In Prosynthetoceras texanus and P. francisi, the distal ends of the proximal phalanges of both fore- and hind limbs have characteristic raised dorsal ridges. These indicate a limited range of flexibility, and an unguligrade posture. The articulation of this pastern joint in protoceratids closely resembles that in primitive camelids prior to the evolution of the padded, digitigrade arrangement of modern camelids (Webb, 1972). The distal ends of the ungual phalanges are narrow and sharply pointed. This is the very opposite of what we might expect if Synthetoceratinae were specially adaptated to aquatic or swampy environments. The clear presence of such an adaptation in the sitatunga, and its absence in its congener, the bushbuck, strengthens the hypothesis that the absence of such swamp-adapted ungual phalanges is meaningful in Prosynthetoceras francisi and P. texanus.

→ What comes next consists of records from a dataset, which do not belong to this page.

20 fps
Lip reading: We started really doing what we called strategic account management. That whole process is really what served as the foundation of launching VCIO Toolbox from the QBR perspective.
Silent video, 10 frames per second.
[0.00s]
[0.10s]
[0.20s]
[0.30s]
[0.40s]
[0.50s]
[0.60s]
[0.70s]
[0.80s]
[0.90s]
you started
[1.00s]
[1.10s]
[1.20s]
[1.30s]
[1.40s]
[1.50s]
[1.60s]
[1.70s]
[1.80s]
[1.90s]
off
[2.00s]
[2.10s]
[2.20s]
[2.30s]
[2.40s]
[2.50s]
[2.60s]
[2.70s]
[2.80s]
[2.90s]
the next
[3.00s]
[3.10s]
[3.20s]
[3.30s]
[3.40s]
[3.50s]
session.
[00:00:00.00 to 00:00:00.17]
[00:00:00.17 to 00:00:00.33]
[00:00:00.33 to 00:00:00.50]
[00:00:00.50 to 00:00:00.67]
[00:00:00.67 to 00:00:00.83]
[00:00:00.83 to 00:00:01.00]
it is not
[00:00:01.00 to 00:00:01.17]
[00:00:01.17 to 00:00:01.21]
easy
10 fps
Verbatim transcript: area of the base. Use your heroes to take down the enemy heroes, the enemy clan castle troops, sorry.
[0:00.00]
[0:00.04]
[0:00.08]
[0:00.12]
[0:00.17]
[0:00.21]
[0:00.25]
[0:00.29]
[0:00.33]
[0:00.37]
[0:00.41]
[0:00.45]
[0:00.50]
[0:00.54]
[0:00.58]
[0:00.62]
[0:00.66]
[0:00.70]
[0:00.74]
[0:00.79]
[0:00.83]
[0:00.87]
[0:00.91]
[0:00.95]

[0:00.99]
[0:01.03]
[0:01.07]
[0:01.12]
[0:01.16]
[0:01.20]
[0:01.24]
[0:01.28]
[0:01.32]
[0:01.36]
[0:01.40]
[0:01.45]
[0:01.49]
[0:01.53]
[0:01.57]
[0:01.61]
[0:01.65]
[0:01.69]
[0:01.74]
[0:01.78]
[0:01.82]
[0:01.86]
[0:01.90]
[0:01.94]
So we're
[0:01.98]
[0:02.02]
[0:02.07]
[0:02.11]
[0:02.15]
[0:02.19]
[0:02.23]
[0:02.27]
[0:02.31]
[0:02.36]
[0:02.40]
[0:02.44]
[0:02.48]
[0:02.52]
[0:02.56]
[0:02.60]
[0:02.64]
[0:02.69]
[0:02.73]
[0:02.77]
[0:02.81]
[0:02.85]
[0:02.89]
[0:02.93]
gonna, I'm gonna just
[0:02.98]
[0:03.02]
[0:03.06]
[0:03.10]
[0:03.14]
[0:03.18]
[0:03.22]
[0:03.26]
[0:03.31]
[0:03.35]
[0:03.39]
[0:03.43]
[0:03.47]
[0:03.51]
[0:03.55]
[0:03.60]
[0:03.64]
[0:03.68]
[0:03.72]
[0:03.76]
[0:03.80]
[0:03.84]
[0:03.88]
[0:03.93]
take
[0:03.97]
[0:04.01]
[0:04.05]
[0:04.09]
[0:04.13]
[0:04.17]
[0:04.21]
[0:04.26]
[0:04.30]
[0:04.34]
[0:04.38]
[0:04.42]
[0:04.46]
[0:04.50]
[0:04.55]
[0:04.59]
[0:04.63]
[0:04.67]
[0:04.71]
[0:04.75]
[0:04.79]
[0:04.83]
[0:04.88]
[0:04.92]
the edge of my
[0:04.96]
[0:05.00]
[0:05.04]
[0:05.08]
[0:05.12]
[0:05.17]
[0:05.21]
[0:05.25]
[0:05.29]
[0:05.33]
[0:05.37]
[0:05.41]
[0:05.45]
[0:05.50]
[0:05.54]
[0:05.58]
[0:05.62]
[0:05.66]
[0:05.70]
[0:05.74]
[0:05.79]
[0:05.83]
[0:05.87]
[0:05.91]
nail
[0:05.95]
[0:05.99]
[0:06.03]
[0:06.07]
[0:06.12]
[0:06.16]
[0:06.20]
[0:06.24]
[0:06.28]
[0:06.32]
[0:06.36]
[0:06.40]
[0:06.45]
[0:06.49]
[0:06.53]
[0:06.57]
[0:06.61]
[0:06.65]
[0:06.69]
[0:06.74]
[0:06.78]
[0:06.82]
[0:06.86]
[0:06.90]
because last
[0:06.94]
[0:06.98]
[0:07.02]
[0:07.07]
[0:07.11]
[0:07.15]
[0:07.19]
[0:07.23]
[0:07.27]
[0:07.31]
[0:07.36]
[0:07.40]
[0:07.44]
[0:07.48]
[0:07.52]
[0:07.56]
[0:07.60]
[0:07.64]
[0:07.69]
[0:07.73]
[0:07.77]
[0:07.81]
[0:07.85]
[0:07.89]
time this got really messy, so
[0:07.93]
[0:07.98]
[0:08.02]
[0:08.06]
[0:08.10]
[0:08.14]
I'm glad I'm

Several peculiar features in the hind limb of Synthetoceratinae indicate unusually rigid limb architecture. The patella is unique among neoselenodonts in its horizontal extension around the medial condyle of the femur. This feature evidently restricted rotation of the tibia around the long axis of the hind limb. Also the posteromedial side of the calcaneum presents a greatly enlarged sustentacular facet, as noted previously by Stirton (1967). This facet facilitates a powerful extension of the hind foot. Another possible action would be, when the hind feet are planted, to raise the body vertically over the hind limbs. Between the sturdy proximal ends of the third and fourth metatarsals is a pair of reniform facets that hold them in place. This feature appears to be unique to protoceratids. It presumably helped lock the unfused major metatarsals together when they bore extra weight or torsion.

Evidently these adaptations in the patella, the calcaneum, and the metatarsals all worked toward making the hind limb stronger and more rigid. We speculate that they may have enhanced the ability of synthetoceratines to rear up on their hind legs, as high browsers. The extra length of the hind limb elements, exceeding those of the forelimb by about 20% (table 14.2), is consistent with this hypothesis.

The longer and stronger hind limbs of Protoceratidae may also be an adaptation for hind limb leaping. A gait emphasizing an extended suspension serves well in dense or broken woodland. Again the bushbuck may be an appropriate analogy, as it uses a bounding gait to manuever through woodland (Scott, 1985). The hind limb bounding hypothesis does not exclude the rearing hypothesis, and so we attribute both adaptations to Protoceratidae.